I helped them make arrangements to fly his body back to the States. I went to Nice with them and stayed by their side as they watched the crate that contained his coffin being loaded into the baggage compartment of the plane. I shook their hands and hugged them. I waited as they sobbed and trudged down the boarding tunnel. An hour later, I was back in La Verge.

I returned because of a promise. I wanted to ease his parents' suffering – and my own. Because I'd been his friend. "You've got too much to take care of," I had said to his parents. "The long trip home. The arrangements for the funeral." My throat had felt choked. "Let me help. I'll settle things here, pay whatever bills he owes, pack up his clothes and…" I had taken a deep breath. "And his books and whatever else he had and send them home to you. Let me do that. I'd consider it a kindness. Please. I need to do something."

***

True to his ambition, Myers had managed to rent the same room taken by Van Dorn at the village's only hotel. Don't be surprised that it was available. The management used it to promote the hotel. A plaque announced the historic value of the room. The furnishings were the same style as when Van Dorn had stayed there. Tourists, to be sure, had paid to peer in and sniff the residue of genius. But business had been slow this season, and Myers had wealthy parents. For a generous sum, coupled with his typical enthusiasm, he had convinced the hotel's owner to let him have that room.

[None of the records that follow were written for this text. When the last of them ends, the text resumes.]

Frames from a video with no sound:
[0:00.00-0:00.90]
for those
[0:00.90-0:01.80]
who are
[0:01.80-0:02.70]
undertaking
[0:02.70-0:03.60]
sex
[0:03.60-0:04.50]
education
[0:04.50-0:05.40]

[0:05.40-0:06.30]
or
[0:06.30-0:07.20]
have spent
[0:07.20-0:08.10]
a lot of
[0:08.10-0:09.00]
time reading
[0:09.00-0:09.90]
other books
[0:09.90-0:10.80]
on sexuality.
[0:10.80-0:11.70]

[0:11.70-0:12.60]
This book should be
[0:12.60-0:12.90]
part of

I rented a different room – more like a closet – two doors down the hall and, my eyes still burning from tears, went into Van Dorn's musty sanctuary to pack my dear friend's possessions. Prints of Van Dorn paintings were everywhere, several splattered with dried blood. Heartsick, I made a stack of them.

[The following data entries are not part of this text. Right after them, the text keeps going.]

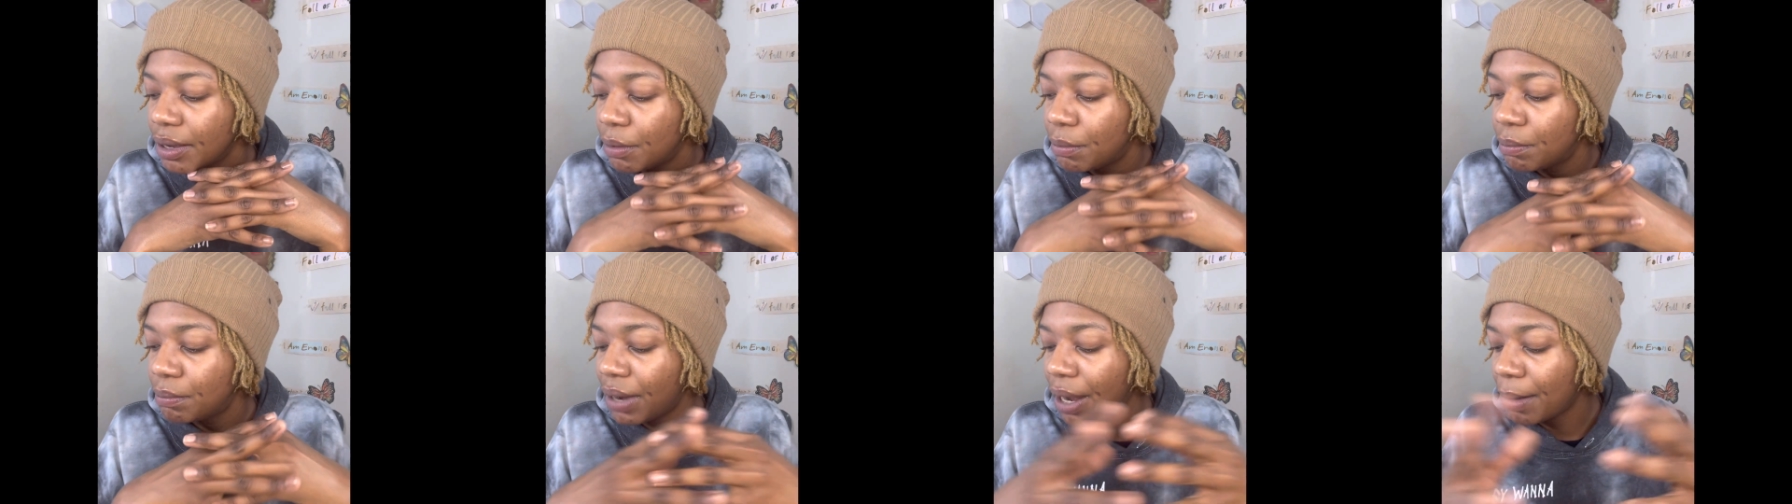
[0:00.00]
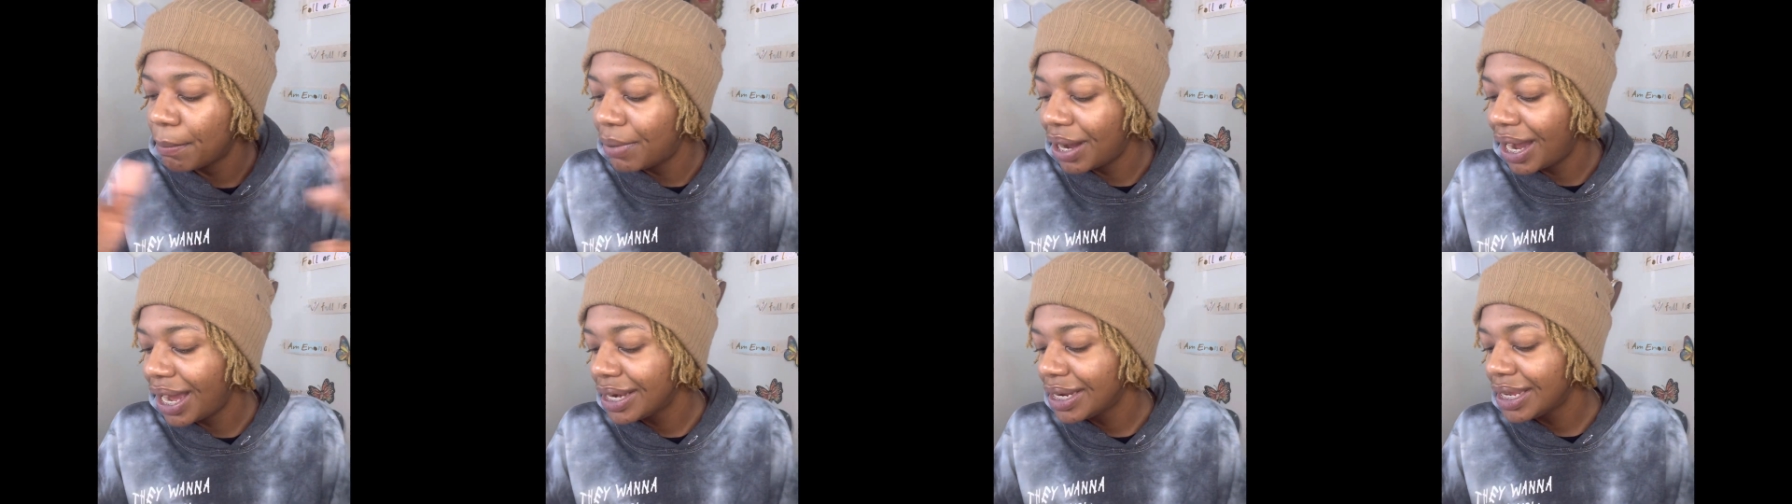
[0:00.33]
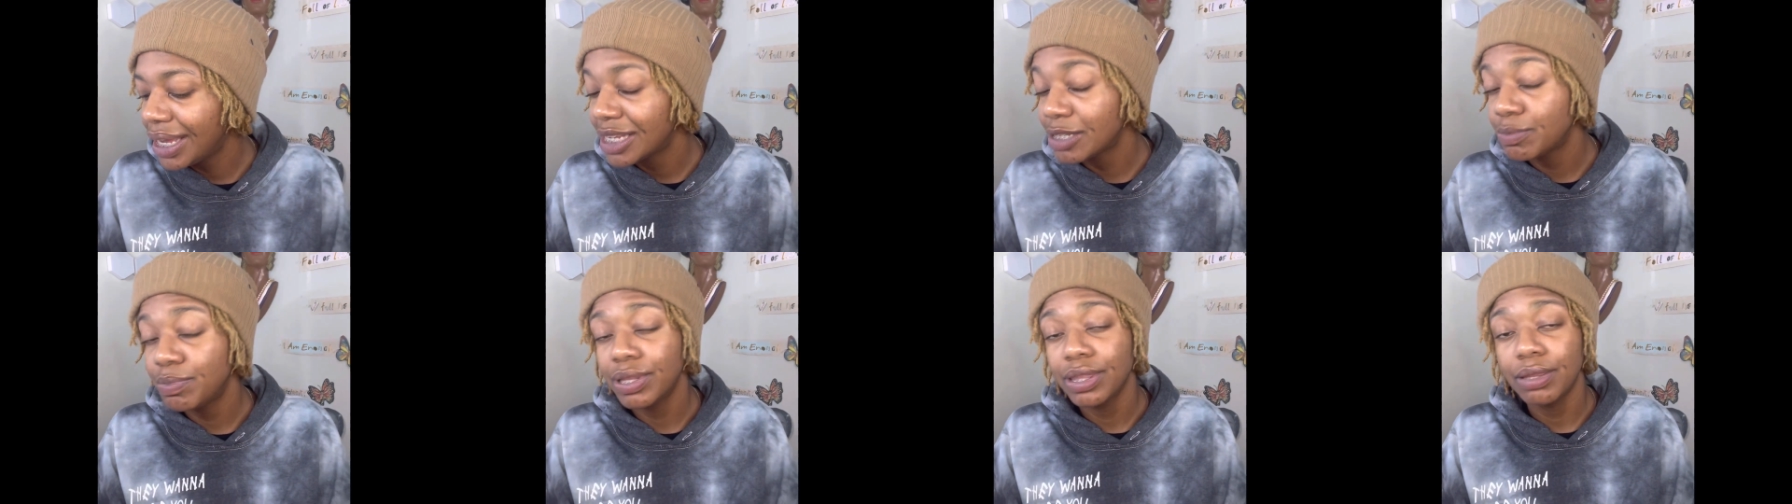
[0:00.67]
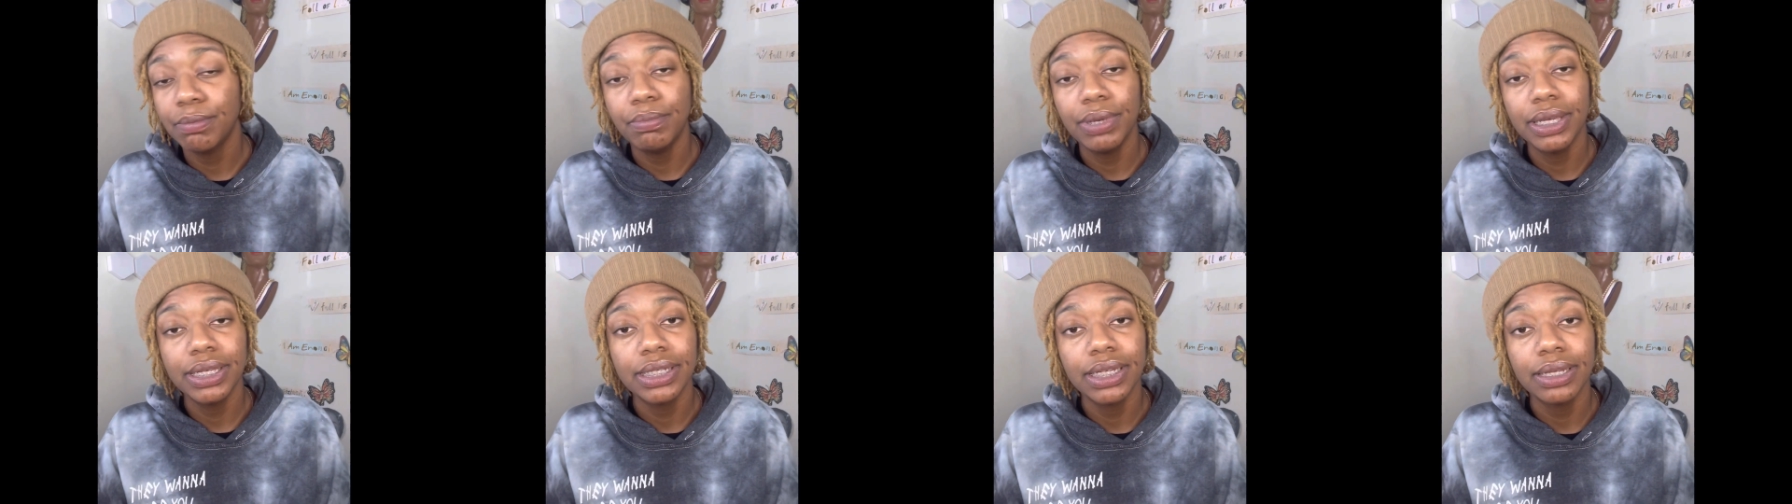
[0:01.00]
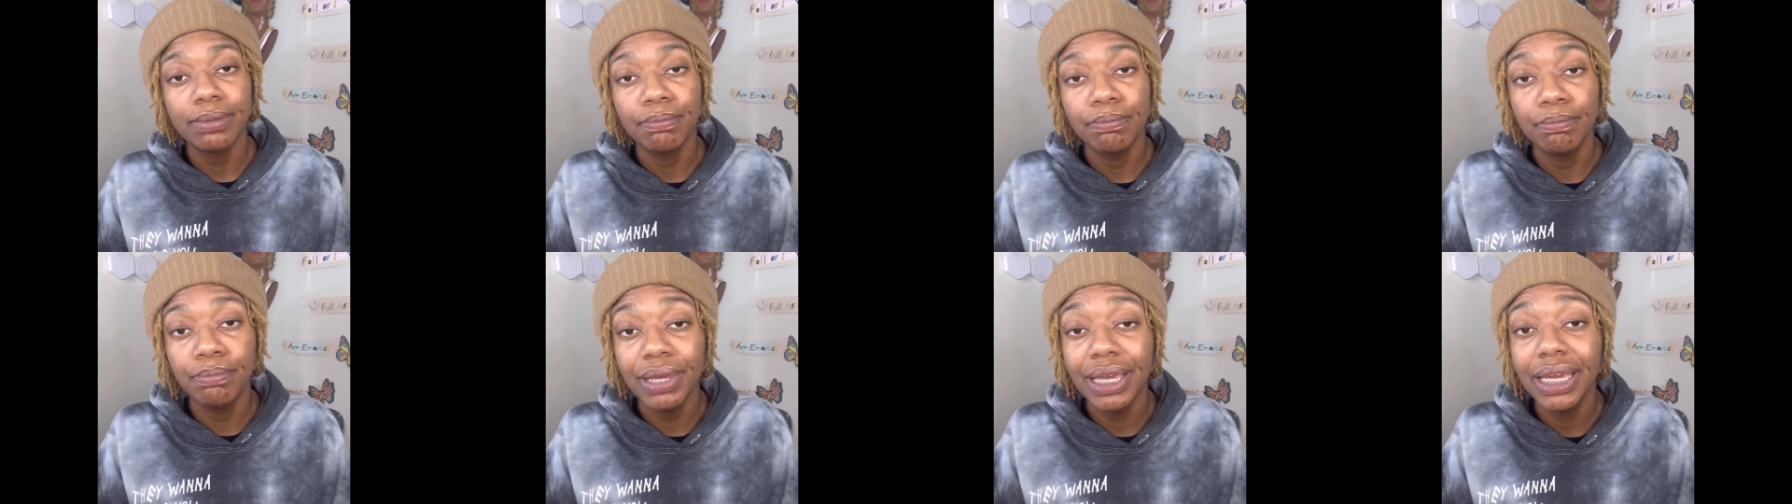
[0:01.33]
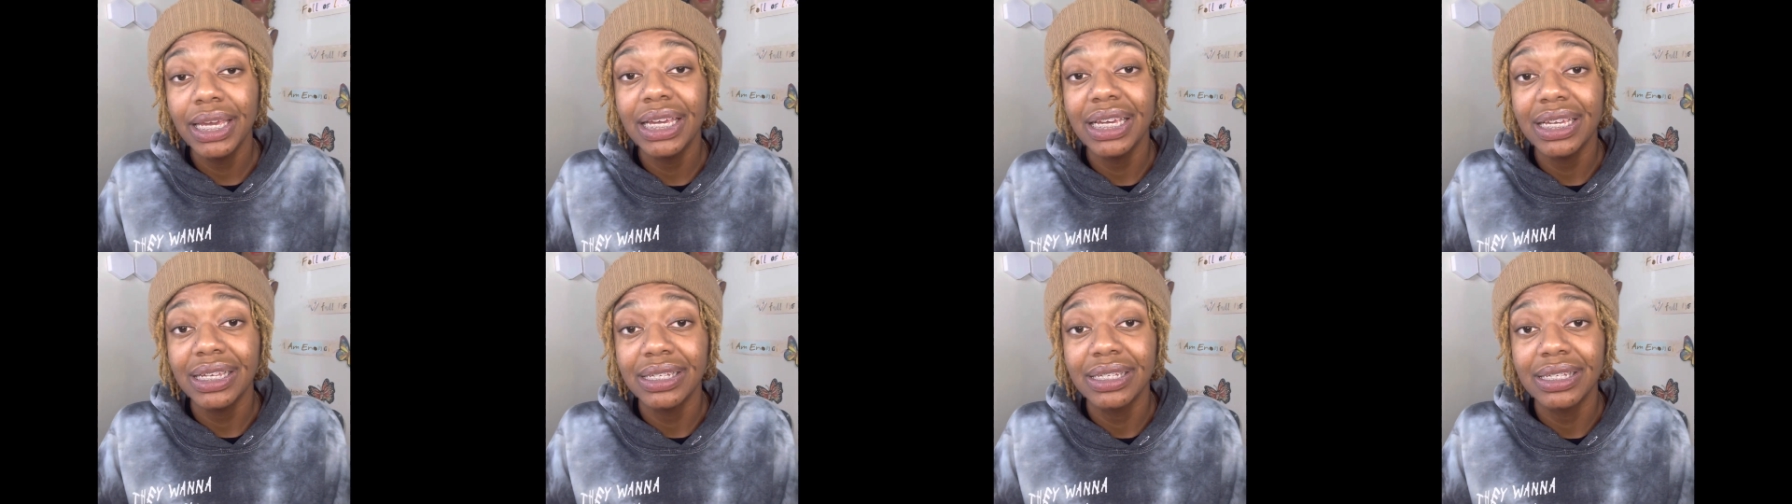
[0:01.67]
my body has been the busy,
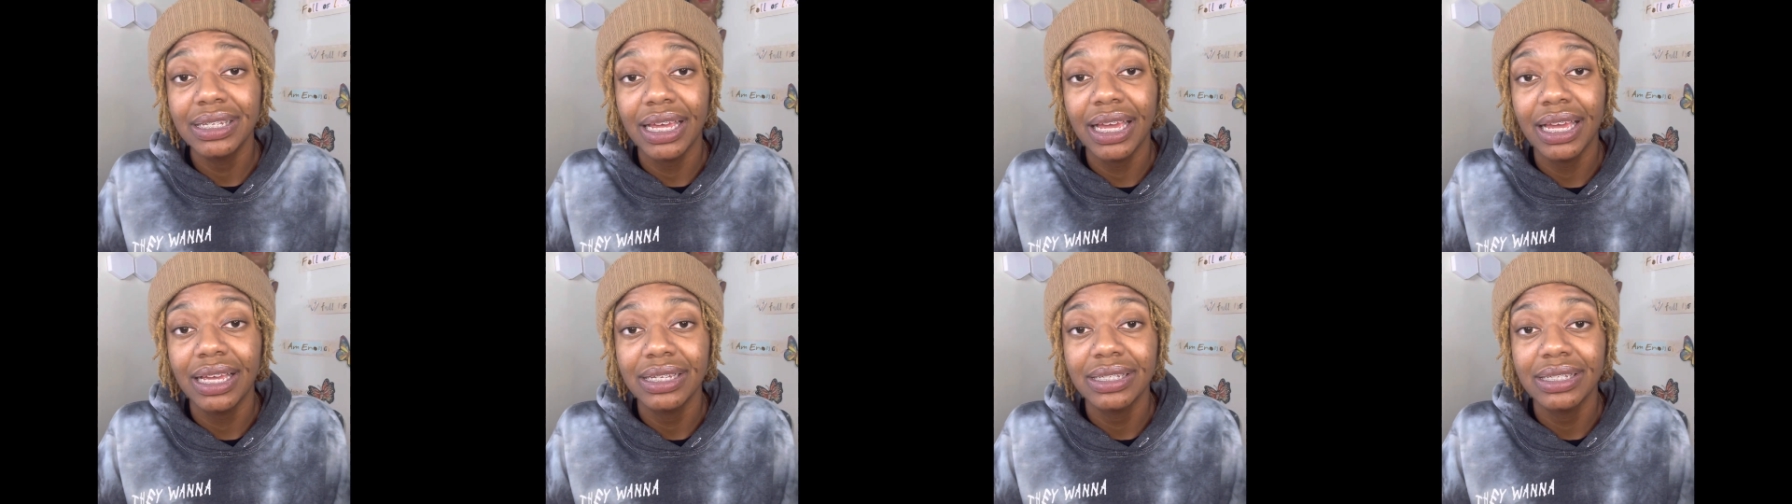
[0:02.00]
biggest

That's when I found the diary.

During grad school, I had taken a course in Postimpressionism that emphasized Van Dorn, and I'd read a facsimile edition of his diary. The publisher had photocopied the handwritten pages and bound them, adding an introduction, translation, and footnotes. The diary had been cryptic from the start, but as Van Dorn became more feverish about his work, as his nervous breakdown became more severe, his statements deteriorated into riddles. His handwriting – hardly neat, even when he was sane – went quickly out of control and finally turned into almost indecipherable slashes and curves as he rushed to unloose his frantic thoughts.

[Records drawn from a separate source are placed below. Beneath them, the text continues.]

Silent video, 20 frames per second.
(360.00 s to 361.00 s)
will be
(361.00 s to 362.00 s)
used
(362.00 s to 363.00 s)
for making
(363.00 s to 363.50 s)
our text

I sat at a small wooden desk and paged through the diary, recognizing phrases I had read years before. With each passage, my stomach turned colder. Because this diary wasn't the published photocopy. Instead, it was a notebook, and although I wanted to believe that Myers had somehow, impossibly, gotten his hands on the original diary, I knew I was fooling myself. The pages in this ledger weren't yellow and brittle with age. The ink hadn't faded until it was brown more than blue. The notebook had been purchased and written in recently. It wasn't Van Dorn's diary. It belonged to Myers.

Glancing sharply away from the ledger, I saw a shelf beyond the desk and a stack of other notebooks. Apprehensive, I grabbed them and in a fearful rush flipped through them. My stomach threatened to erupt. Each notebook was the same, the words identical.

My hands shook as I looked again to the shelf, found the facsimile edition of the original, and compared it with the notebooks. I moaned, imagining Myers at this desk, his expression intense and insane as he reproduced the diary word for word, slash for slash, curve for curve. Eight times.